Natural honey has been successfully used in the preservation of mammalian gametes because of its beneficial properties. The objectives of this study were to determine the inclusion level of honey in extender for improving boar semen quality before freezing and to investigate the effects of honey inclusion in extender and freezing media on post-thaw quality of frozen-thawed boar semen samples. Ejaculates from six terminally crossbred boars were collected using the gloved-hand technique for two experiments. Experiment 1 was a randomized block design, evaluating four inclusion levels of honey in boar semen extender [Control (0H)-Androhep Plus or Androhep Plus with 0.25%, 0.50%, and 0.75% honey (0.25H, 0.50H, and 0.75H respectively)]. Ejaculates were pooled, aliquoted according to treatments, and cooled for 24 h at 17 ºC. The results of this experiment were used to determine inclusion levels in exp. 2. Experiment 2 was a 2 x ×3 factorial design, evaluating the inclusion of honey in boar semen extender and freezing media. Semen samples from individual boars were cooled in extender with or without honey (C0: Androhep Plus; C1: Androhep Plus + 0.25% honey). After 24 h, semen samples were evaluated, diluted in lactose-egg yolk (LEY) media, and one of three freezing media types; F0: 93% LEY + 6% glycerol + 1% Equex-STM Paste (ESP); F1: 93% LEY + (3% glycerol and 3% honey) + 1% ESP; and F2: 93% LEY + 6% glycerol + (0.5% ESP and 0.5% honey). Samples were frozen in 0.5 mL straws using a controlled-rate freezer and stored in liquid nitrogen. In exp. 1, 0.25H and 0.50H improved motility (P = 0.033) and progressive motility (P = 0.001) of cooled boar semen. Nevertheless, 0.25H was selected for exp. 2. In exp. 2, post-thaw motility and progressive motility were highest (P < 0.05) in C0F2 but not different from C1F2. Morphologically normal cells and acrosomes were higher with all inclusion levels of honey (P < 0.05). In conclusion, 0.25% and 0.50% inclusion of honey in Androhep Plus improves motility and progressive motility of cooled boar semen samples after 24 h. Supplementing Androhep Plus with 0.25% honey maintains higher normal sperm cells and acrosomes of cryopreserved boar semen. Replacing 50% Equex-STM paste with honey in freezing media improves post-thaw sperm motility, progressive motility, percentage of normal sperm, and acrosome of cryopreserved boar semen.

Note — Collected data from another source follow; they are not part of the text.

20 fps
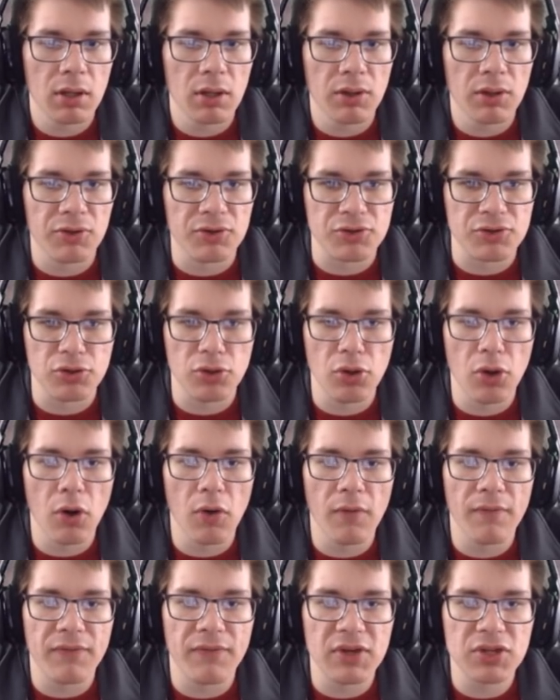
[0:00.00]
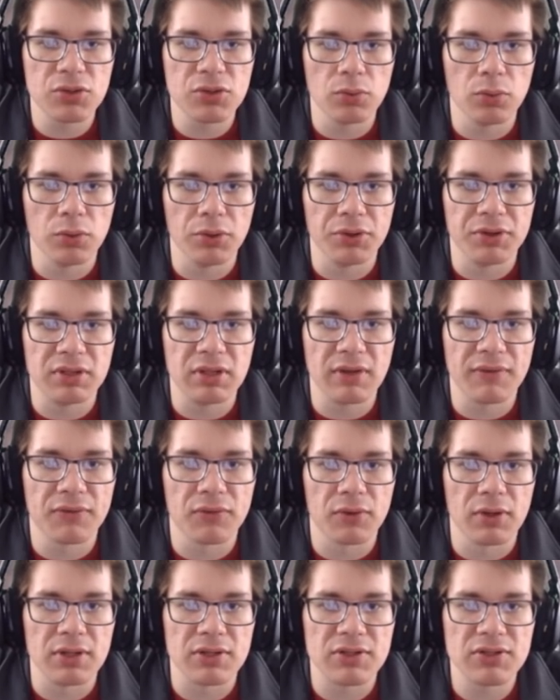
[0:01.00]
There's no visual
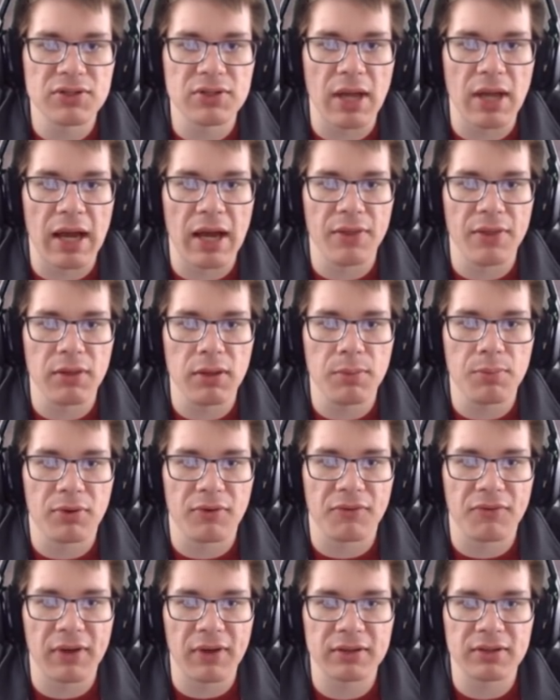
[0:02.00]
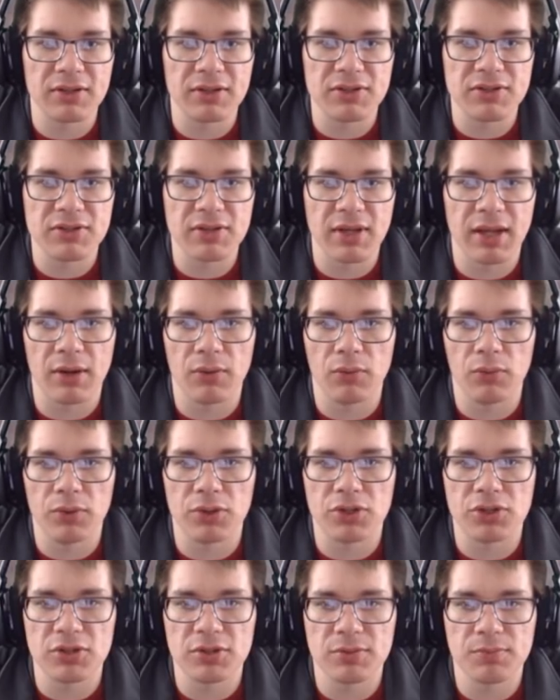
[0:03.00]
difference on the Perfected set,
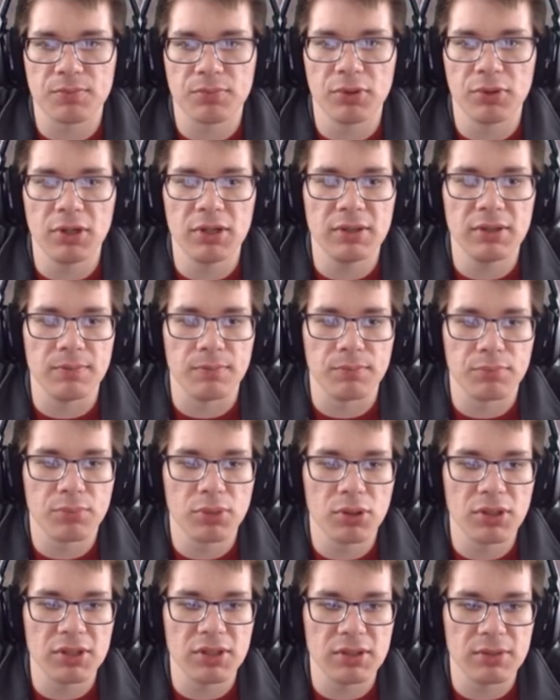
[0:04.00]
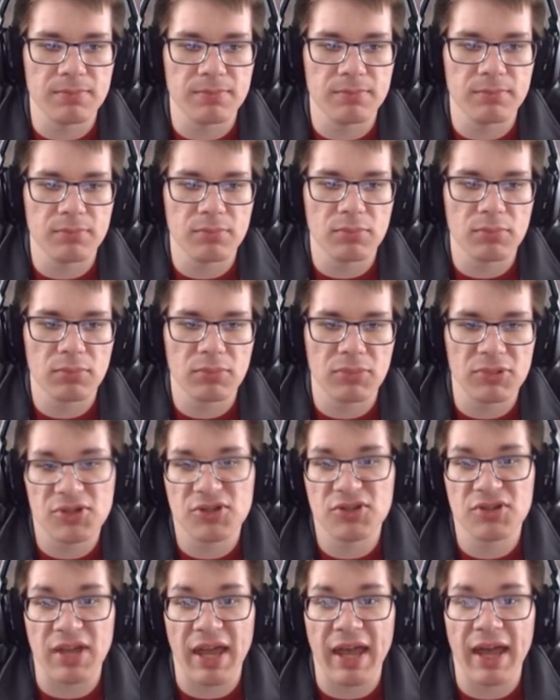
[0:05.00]
which is pretty
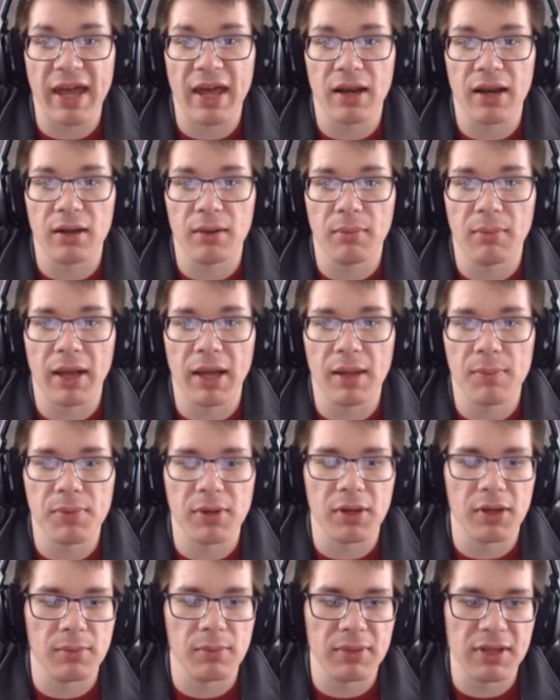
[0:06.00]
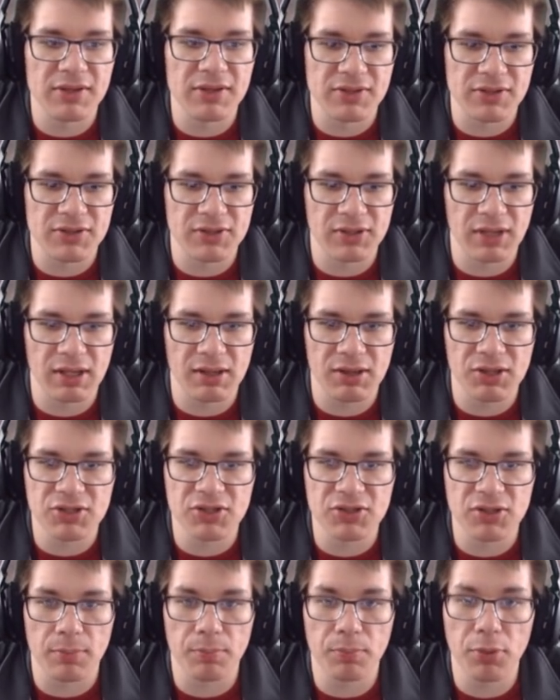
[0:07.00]
sad in my opinion, because it's like,
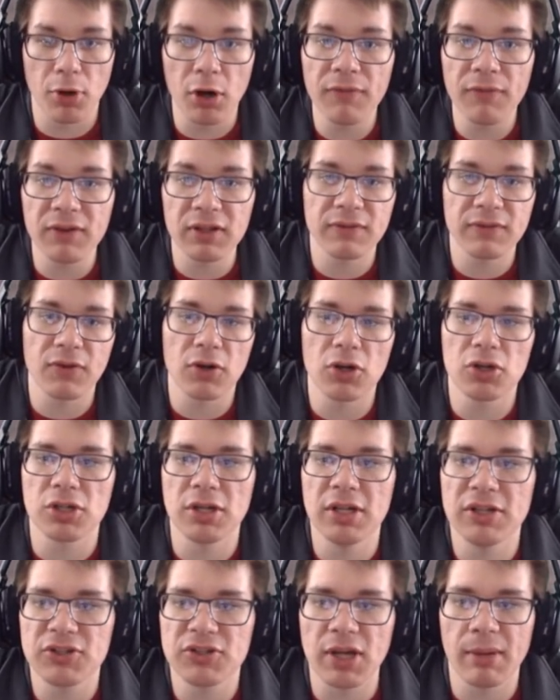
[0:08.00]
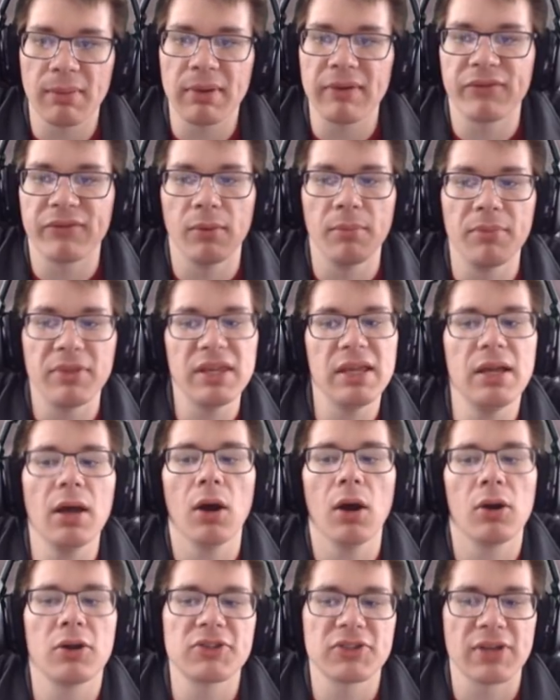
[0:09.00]
this is a perfect version. It's coming from the
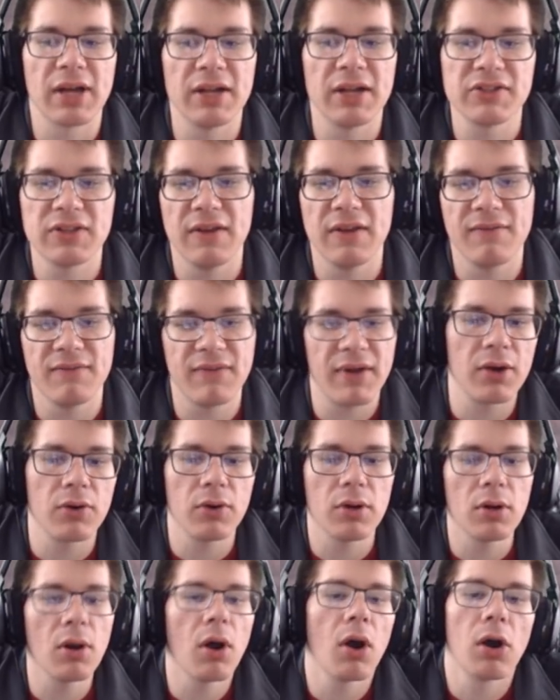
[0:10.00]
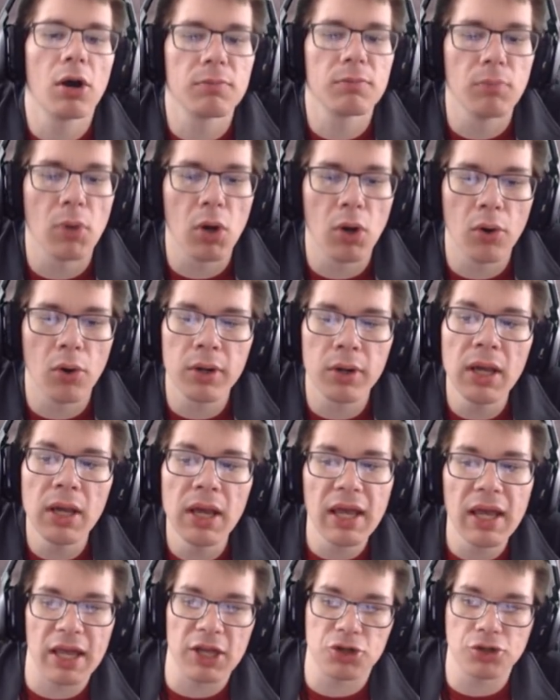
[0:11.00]
hardest content, Veteran Hard Mode.
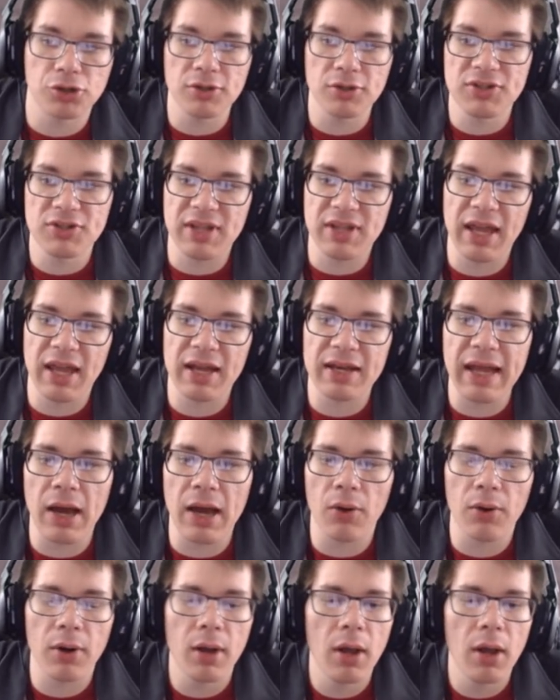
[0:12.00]
It should stand out.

天然蜂蜜因其有益特性已成功用于保存哺乳动物配子。本研究的目的是确定在冷冻前在 extender 中添加蜂蜜的水平,以提高猪精液的质量,并研究在 extender 和冷冻介质中添加蜂蜜对冷冻解冻猪精液样品解冻后质量的影响。使用手套技术从 6 头终端杂交公猪中收集精液进行了两项实验。实验 1 采用随机区组设计,评估了猪精液 extender 中蜂蜜的四个添加水平[对照(0H)-Androhep Plus 或含有 0.25%、0.50%和 0.75%蜂蜜的 Androhep Plus(分别为 0.25H、0.50H 和 0.75H)]。精液混合,根据处理进行等分,并在 17°C 下冷却 24 小时。该实验的结果用于确定实验 2 中的添加水平。实验 2 是一个 2×3 析因设计,评估了在猪精液 extender 和冷冻介质中添加蜂蜜。个体公猪的精液在含有或不含有蜂蜜的 extender 中冷却(C0:Androhep Plus;C1:Androhep Plus + 0.25%蜂蜜)。24 小时后,评估精液样本,在乳糖-卵黄(LEY)介质中稀释,然后使用三种冷冻介质类型之一;F0:93%LEY+6%甘油+1%Equex-STM 糊剂(ESP);F1:93%LEY+(3%甘油和 3%蜂蜜)+1%ESP;和 F2:93%LEY+6%甘油+(0.5%ESP 和 0.5%蜂蜜)。使用控速冷冻机将样品冷冻在 0.5 毫升吸管中,并储存在液氮中。在实验 1 中,0.25H 和 0.50H 提高了冷却猪精液的运动性(P=0.033)和直线运动性(P=0.001)。然而,0.25H 被选为实验 2。在实验 2 中,C0F2 的解冻后运动性和直线运动性最高(P<0.05),但与 C1F2 没有差异。所有蜂蜜添加水平的形态正常细胞和顶体都更高(P<0.05)。总之,在 Androhep Plus 中添加 0.25%和 0.50%的蜂蜜可提高冷却 24 小时后的猪精液样本的运动性和直线运动性。在 Androhep Plus 中添加 0.25%的蜂蜜可维持更高比例的冷冻保存猪精液中的正常精子细胞和顶体。用冷冻介质中的 50%Equex-STM 糊剂代替蜂蜜可提高冷冻解冻猪精液的解冻后精子运动性、直线运动性、正常精子比例和顶体。